2. Quelques exemples.

L’actualité économique est remplie d´informations qui indiquent une politique très cohérente de l´empire du milieu vis-à-vis des sources d´énergie, voici un nombre limité d´exemples :

  • SINOPEC (China Petroleum & chemical corporation) achète pour 100 milliards de dollars de gaz à l’Iran pour 30 ans et elle développe le pétrole iranien de Yadavaran.
  • Des accords sont signés avec le Venezuela de Hugo Chavez pour trois milliards concernant la livraison de produits pétroliers à la Chine (pétrole, brut lourd, Orimulsion). Le Venezuela donne l´autorisation à la CNPC (China National Offshore Oil Coproration) le droit d’exploiter de nouveaux gisements de gaz de Caracales et Intercampo Norte.
  • Bataille sino-japonaise pour l’achat du pétrole de Sibérie , la construction d´un oléoduc et l´exploitation offshore de mer de Chine.
  • Signature d´accords avec le Brésil pour des forages pétroliers et la construction d´un pipeline, les accords se sont, semble t’il, signés à trois fois le prix du marché.
  • Les réserves de gaz naturel et de pétrole de l´Algérie intéressent aussi la Chine, SINOPEC et CNPC ont signé des contrats avec la Sonatrach (La compagnie algérienne de recherche d’exploitation pétrolière), la coopération pétrolière sino-algérienne est tous les jours plus importante.
  • En 1997, la CNPC a réussi à obtenir l’exploitation des deux champs pétrolifères du Kazakhstan, malgré les pressions russes et américaines, ces champs pétroliers sont d´une taille de 1 et 1.5 milliard de Barils. La China National Petroleum Corporation a en projet de construire un oléoduc du Kazakhstan au Xinjiang (province du nord ouest de la Chine).
    La politique énergétique de la Chine ne se limite pas au gaz et au pétrole :
  • La Chine signe des accords avec l´Australie pour l´exploration et l´exploitation de ses gisements d´uranium pour permettre l´approvisionnement de son futur parc de centrales nucléaires en construction.
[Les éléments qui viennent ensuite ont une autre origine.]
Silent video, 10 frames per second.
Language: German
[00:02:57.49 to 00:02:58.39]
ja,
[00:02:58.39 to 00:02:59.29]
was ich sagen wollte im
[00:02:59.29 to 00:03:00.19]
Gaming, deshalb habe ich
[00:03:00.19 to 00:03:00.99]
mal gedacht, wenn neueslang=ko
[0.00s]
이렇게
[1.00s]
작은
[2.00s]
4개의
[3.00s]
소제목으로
  • Même le charbon n´est pas oublié par Pékin qui a signé des accords à long terme avec BHP (BHP, c’est 30% des échanges mondiaux de charbon à Coke).

Pendant que l´Europe et l´Amérique du Nord découvrent avec stupeur que le pétrole peut grimper au-dessus de 70 dollars, la Chine, elle, continue, sans bruit, de développer sa stratégie énergétique à très long terme pour assurer son futur approvisionnement. Pendant que les pays occidentaux cherchent quelques astuces fiscales pour calmer la grogne des automobilistes au sujet de la hausse de l´essence, la Chine, elle, achète en terre tout ce qui est encore accessible en pétrole, gaz, uranium et même en charbon. La stratégie est simple, acheter tout ce qui disponible en grande ou petite quantité quelque soit le prix, des sables bitumeux de l´Alberta en passant par le charbon Australien jusqu´au pétrole soudanais.
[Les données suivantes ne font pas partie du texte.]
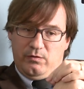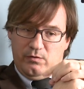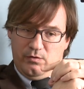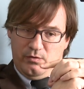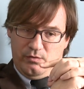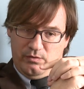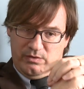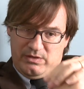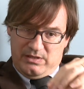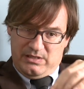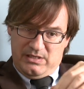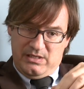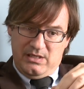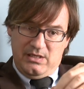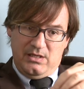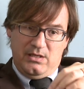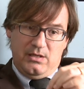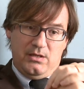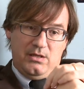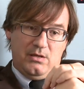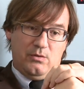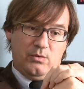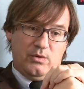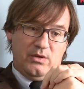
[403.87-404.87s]
sono sì
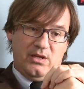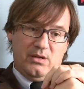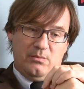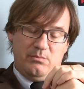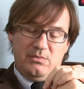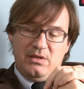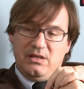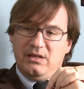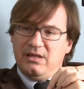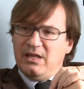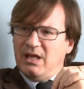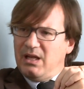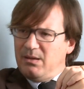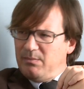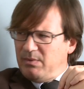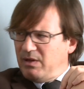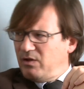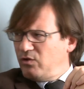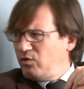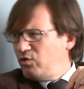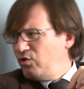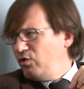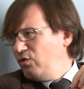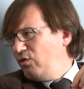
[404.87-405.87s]
di ordine ambientale ma
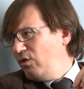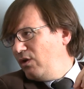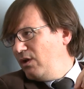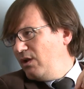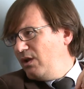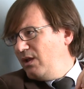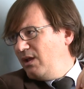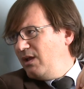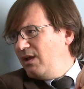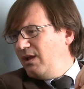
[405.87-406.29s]
che sonoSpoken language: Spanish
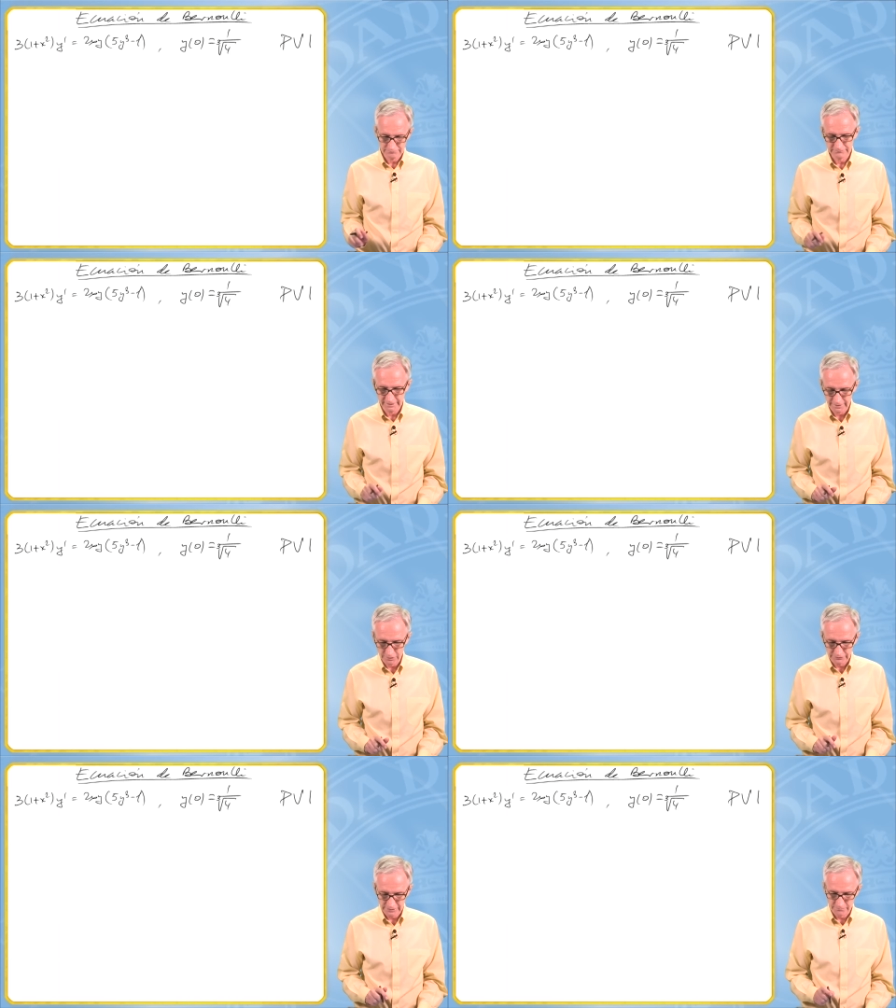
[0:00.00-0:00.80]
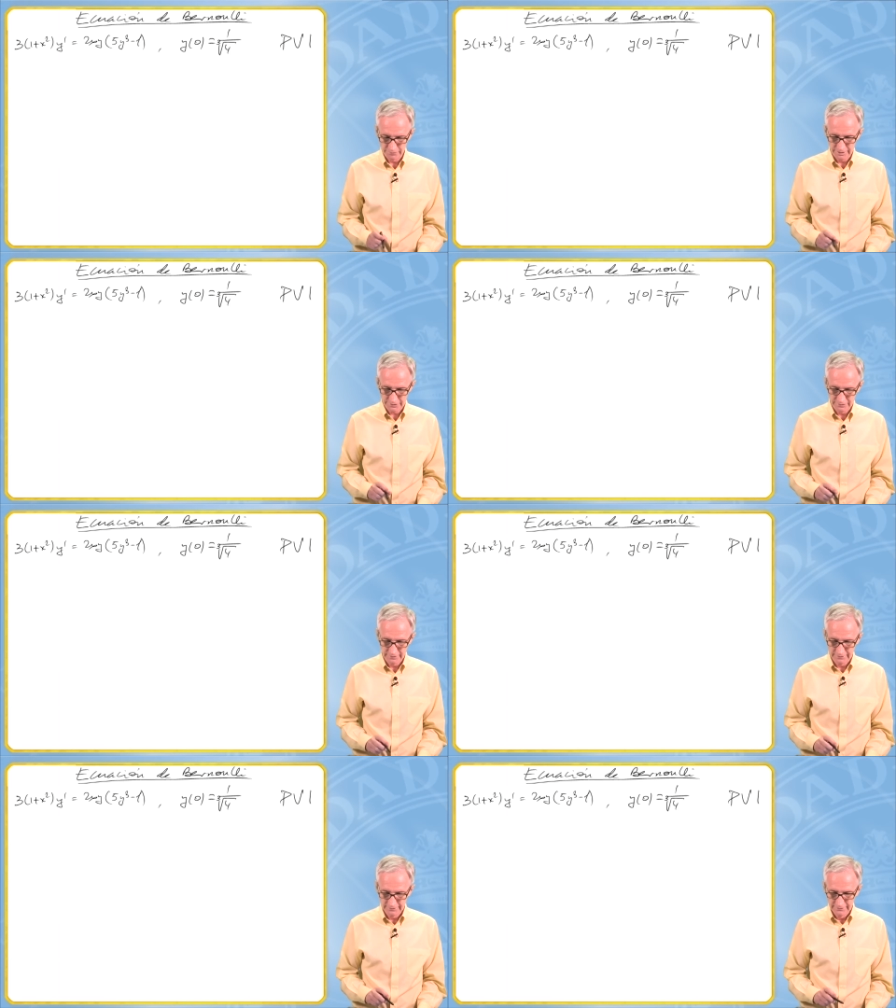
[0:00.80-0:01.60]
dedico tiempo a eso.
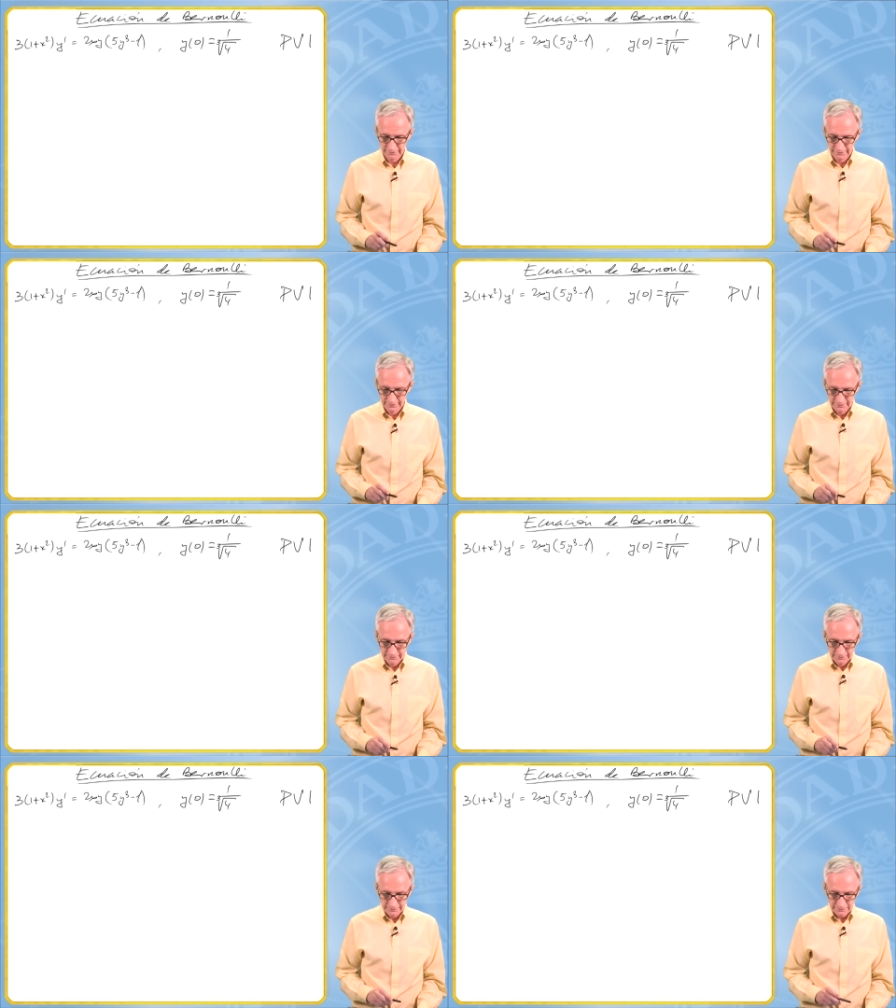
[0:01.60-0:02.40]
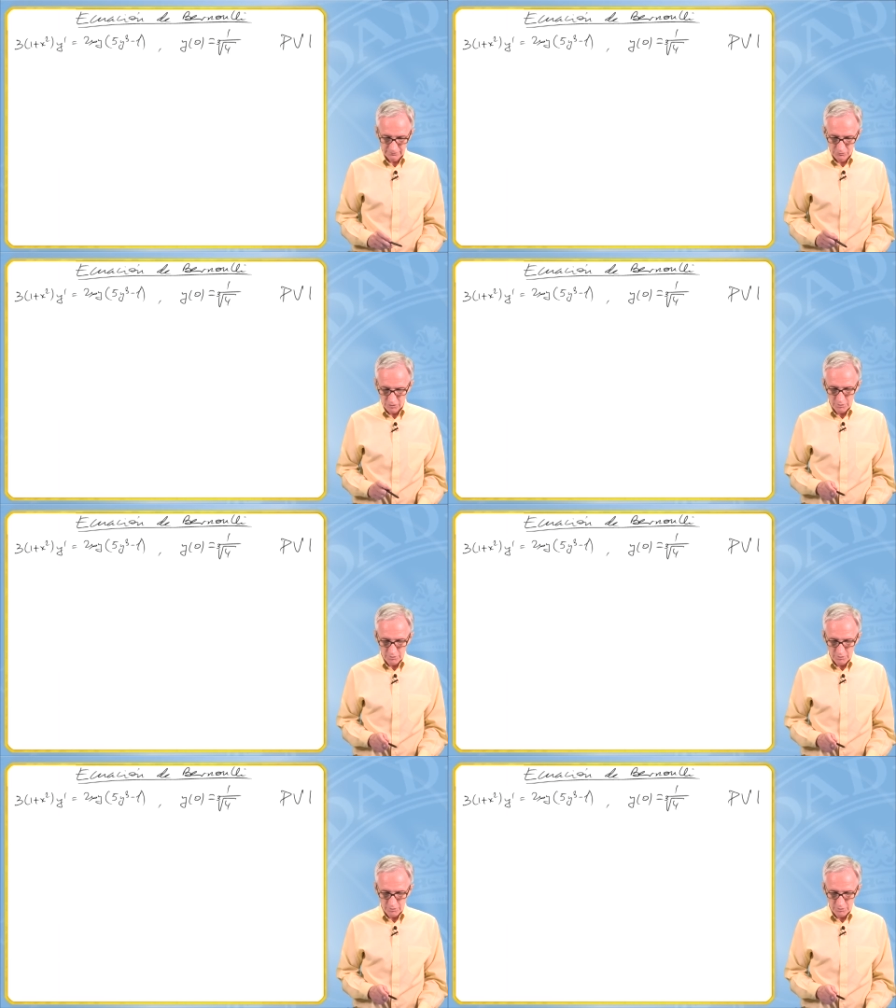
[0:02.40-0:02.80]
Luego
Accepter que les gisements de pétrole s´épuisent et une idée irrecevable pour l´ensemble des milieux économiques occidentaux. Parlez à un universitaire ou à un gestionnaire de fonds du pic de production du pétrole et vous passez immédiatement pour un fou, tout juste bon à enfermer avec une camisole. Pourtant, la production de pétrole stagne, la demande augmente, les prix flambent et les Chinois placent leur dame au centre de l´échiquier.